May 16, 2011
By Karl Wickstrom
AN OLD, somewhat cynical saying is that “Nice Guys Finish Last.”
Don't count on it.
In politics, we find that nice guys of no substance too often finish first.
Last month we warned about the Bright Greenies. These are the extremists who rail against fishing and hunting even as they munch on animals they apparently think emerged from nowhere.
The Nice Guys, to us, are similar in their smiling hypocrisy.
Just when we most need straightforward, honest commitments, we get hugs and laughter and inane promises that at first blush seem just fine.
Recently, several of us lunched with a handsome young millionaire who found himself in high office. Full of friendliness (and another substance), he pledged to assign his staff to work closely with us and, it seemed, work for our goals.
“He's a nice guy,” a friend murmered to me.
As we broke up, all smiles of course, I asked the pol if he would seek to reduce the government's support of Big Sugar.
“Well,” he said after pausing. “I wouldn't want to go up against all their money.”

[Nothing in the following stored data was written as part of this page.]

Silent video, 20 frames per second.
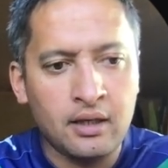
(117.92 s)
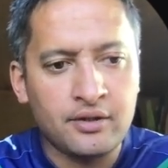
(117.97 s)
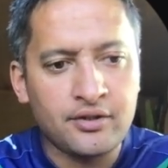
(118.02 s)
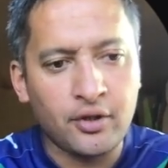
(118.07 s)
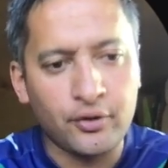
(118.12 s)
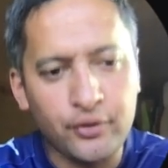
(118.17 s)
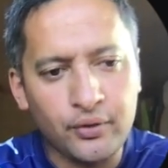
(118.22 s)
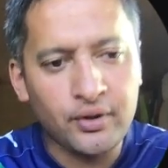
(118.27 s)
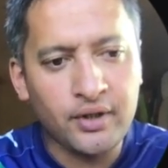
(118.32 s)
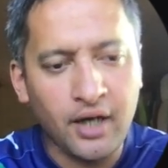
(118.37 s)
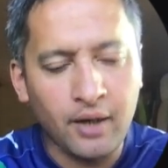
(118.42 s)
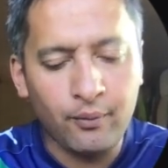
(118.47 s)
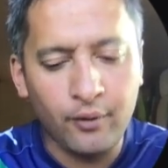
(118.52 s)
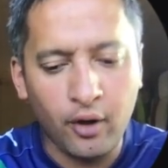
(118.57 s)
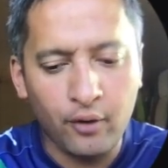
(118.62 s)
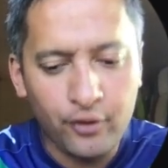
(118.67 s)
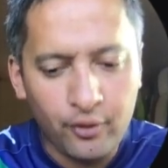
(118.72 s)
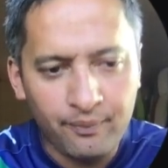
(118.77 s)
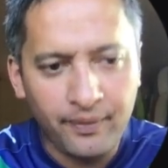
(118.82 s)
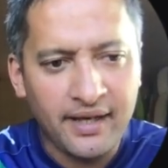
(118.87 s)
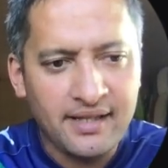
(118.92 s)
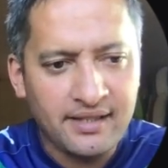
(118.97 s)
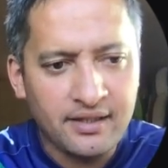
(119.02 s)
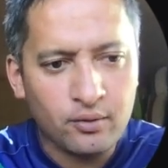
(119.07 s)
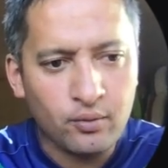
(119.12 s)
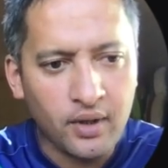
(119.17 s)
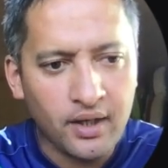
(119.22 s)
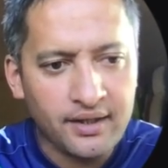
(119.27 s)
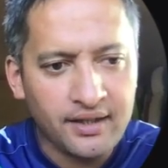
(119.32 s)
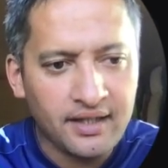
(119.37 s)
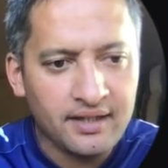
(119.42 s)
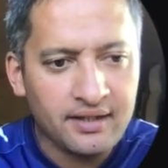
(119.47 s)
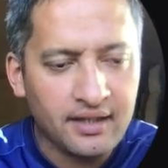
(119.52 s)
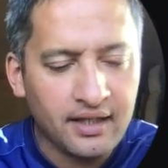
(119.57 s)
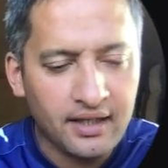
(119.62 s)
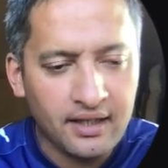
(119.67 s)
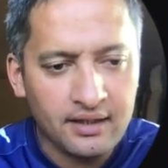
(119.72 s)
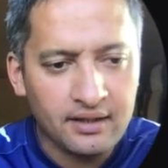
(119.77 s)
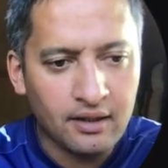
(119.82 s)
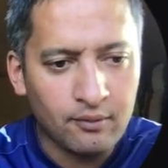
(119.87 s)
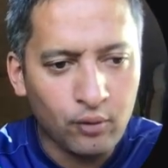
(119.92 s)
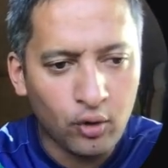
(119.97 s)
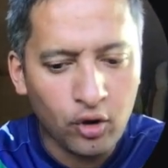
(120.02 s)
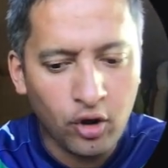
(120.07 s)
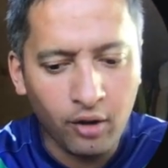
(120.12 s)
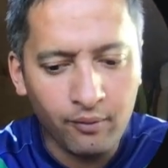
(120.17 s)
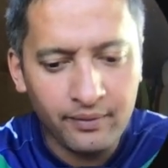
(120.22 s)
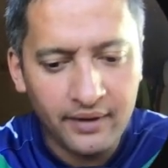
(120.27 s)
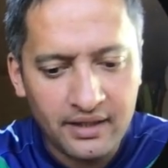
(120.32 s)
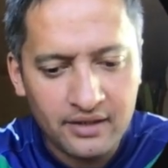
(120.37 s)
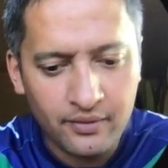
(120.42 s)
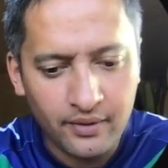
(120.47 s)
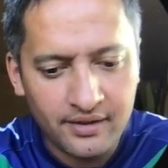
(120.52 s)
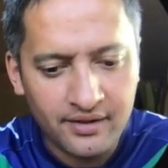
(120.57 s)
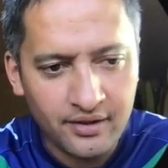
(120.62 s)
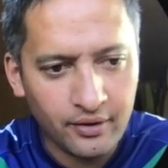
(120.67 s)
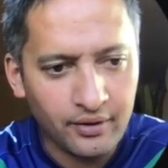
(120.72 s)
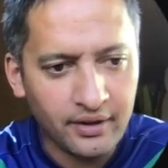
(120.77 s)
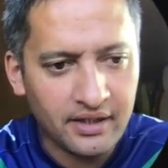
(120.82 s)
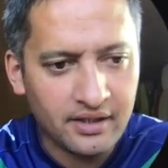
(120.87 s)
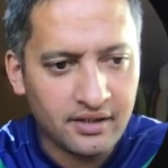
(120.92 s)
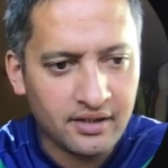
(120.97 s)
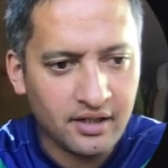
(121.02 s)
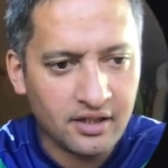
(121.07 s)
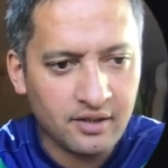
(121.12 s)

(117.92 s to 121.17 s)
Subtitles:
so I'll do a basic one and then a more complex one. So let's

AND THUS WE KNEW that the jillionaire sugar barons would keep their stranglehold on Florida, the subsidy giveaway being one of our more sacred traditions.
I immediately thought back four decades to our most powerful politician's cozy ties to Big Sugar, enjoying a seat on the board of the biggest sugar company as well as a mega mansion in the Dominican.
Meantime nowadays, ordinary folks pay $2 billion extra for sugar at the supermarket to help prop up an unneeded and destructive industry that profits from a ridiculously low import limit set each year by the friendly U.S. Department of Agriculture.
Occasionally, a renegade limb of the media will make a peep about the sugar scandals. But the industry Nice Guys know how to snuff out such peeps. And on it goes.
So we're left helpless and hopeless against the big private profits and smooth public relations of the type that once convinced everyone that the best doctors smoke and recommend cigarettes.
Well, we're not quite hopeless right now, because for a combination of reasons, U.S. Sugar is willing to sell its farms at a reasonable price for Everglades restoration.
The acquisition could provide for a critically needed flowway south from Lake Okeechobee, bring back ground water and save marine life on both coasts from the assaults of excess fresh water that destroy estuaries.
There's simply no other alternative to save the Glades.
Only the Nice Guys and their Pollution Establishment stand in the way.